Monday, January 11, 2010

Day Eleven: The Halfway Point

How are you doing? I've gotten messages from some who are struggling and some who are thriving. Of course I have a range of friends who are doing everything from just eliminating caffeine to those who are doing a full water fast. The biggest struggle for me is carving out additional time to get alone with God and pray. I was talking to my neighbor Hilda about it and she told me that she has had fasts in the past where you do far fewer days and go away somewhere like a retreat or something. I think that would be amazing. But I wonder if I would think it was really amazing if I was there. I wonder that because I have a secret. I really don't like to pray. I don't do it near as often as I should.

I think it's easy to excuse my terrible mental discipline by just saying I've got too much going on to pray more. That if this were a 3-day retreat instead of a 21-day deal I would take it more seriously. I'm the kind of pray-er that struggles to keep my mind on track and not drifting off into lists or ideas or whatever else. So I've made a realization during this fast. For me, praying silently doesn't really count. I mean, I will continue to pray silently to the degree that I already did in my life. Throughout the day, in meetings, at my desk, cooking, showering, brushing my teeth, laying in bed, and little bits like that. But when I really want to set aside chunks of time and pray, I'm going to have to get out of earshot of everyone else and do it out loud. I'm going to have to take Jesus up on that thing about getting into the closet.

This probably sounds like a total no-brainer to most of you. Duh. Maybe I'm the only one who prays silently almost all the time. But it's become a cop out in my prayer life and I'm going to have to stop it. So starting in the morning (or maybe tonight before I go to sleep) I'm going to pray out loud for a while each day.

So I hope you're not disappointed in my lack of spirituality. I do try to make up for being a pitiful pray-er by being a kick-butt worshiper and Bible reading fiend and serving as often as I'm asked. But I don't think God is buying that anymore. I think He wants me to just talk. I know I don't let my husband off the hook that easy. :)

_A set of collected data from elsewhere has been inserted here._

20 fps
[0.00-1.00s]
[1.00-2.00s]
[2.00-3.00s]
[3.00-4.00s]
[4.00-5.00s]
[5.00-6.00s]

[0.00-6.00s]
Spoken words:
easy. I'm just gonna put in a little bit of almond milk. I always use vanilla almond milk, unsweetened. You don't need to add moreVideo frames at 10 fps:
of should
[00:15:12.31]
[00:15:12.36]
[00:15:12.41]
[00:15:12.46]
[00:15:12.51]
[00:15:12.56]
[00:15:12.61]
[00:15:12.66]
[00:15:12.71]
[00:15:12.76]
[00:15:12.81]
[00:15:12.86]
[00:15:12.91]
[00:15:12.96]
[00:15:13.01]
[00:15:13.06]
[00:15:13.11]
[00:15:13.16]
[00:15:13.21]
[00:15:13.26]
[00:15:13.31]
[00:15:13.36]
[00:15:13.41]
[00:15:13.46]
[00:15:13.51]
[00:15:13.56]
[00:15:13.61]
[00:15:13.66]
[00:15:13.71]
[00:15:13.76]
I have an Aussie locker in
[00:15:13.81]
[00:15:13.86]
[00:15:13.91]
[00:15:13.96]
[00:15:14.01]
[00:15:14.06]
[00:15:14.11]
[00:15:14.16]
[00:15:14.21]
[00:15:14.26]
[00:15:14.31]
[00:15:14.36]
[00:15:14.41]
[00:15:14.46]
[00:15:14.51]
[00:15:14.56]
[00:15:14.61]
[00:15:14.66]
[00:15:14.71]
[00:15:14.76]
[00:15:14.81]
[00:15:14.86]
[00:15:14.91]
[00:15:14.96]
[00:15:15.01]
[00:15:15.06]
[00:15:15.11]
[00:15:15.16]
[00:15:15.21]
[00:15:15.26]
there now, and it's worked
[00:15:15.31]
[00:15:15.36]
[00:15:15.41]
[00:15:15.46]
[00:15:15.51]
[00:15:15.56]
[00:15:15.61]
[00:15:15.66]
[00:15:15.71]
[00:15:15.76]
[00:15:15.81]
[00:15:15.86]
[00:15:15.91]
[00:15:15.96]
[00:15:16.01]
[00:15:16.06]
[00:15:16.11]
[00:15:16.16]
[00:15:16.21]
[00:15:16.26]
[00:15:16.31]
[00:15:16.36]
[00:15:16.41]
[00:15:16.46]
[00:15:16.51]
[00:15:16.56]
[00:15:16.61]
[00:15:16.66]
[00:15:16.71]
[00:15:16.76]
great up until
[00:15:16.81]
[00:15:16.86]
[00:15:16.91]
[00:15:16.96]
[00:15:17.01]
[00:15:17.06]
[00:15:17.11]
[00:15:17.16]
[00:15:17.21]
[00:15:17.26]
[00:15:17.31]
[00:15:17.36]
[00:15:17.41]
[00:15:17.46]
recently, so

Today I will pray that all of us will take our prayer up a notch. I pray that all of us will come clean with the obstacles, even mental ones, that we have put int he way of approaching God. I pray that we will take advantage of the stunning awesome offer of getting to have a conversation with the Creator of the universe. I pray that we will set our lives apart for His service.

1 comments:

Bea said...

He does command us to "pray continually' so I think your silent prayers all day ARE in line with His will too. You just keek in constant touch with Him.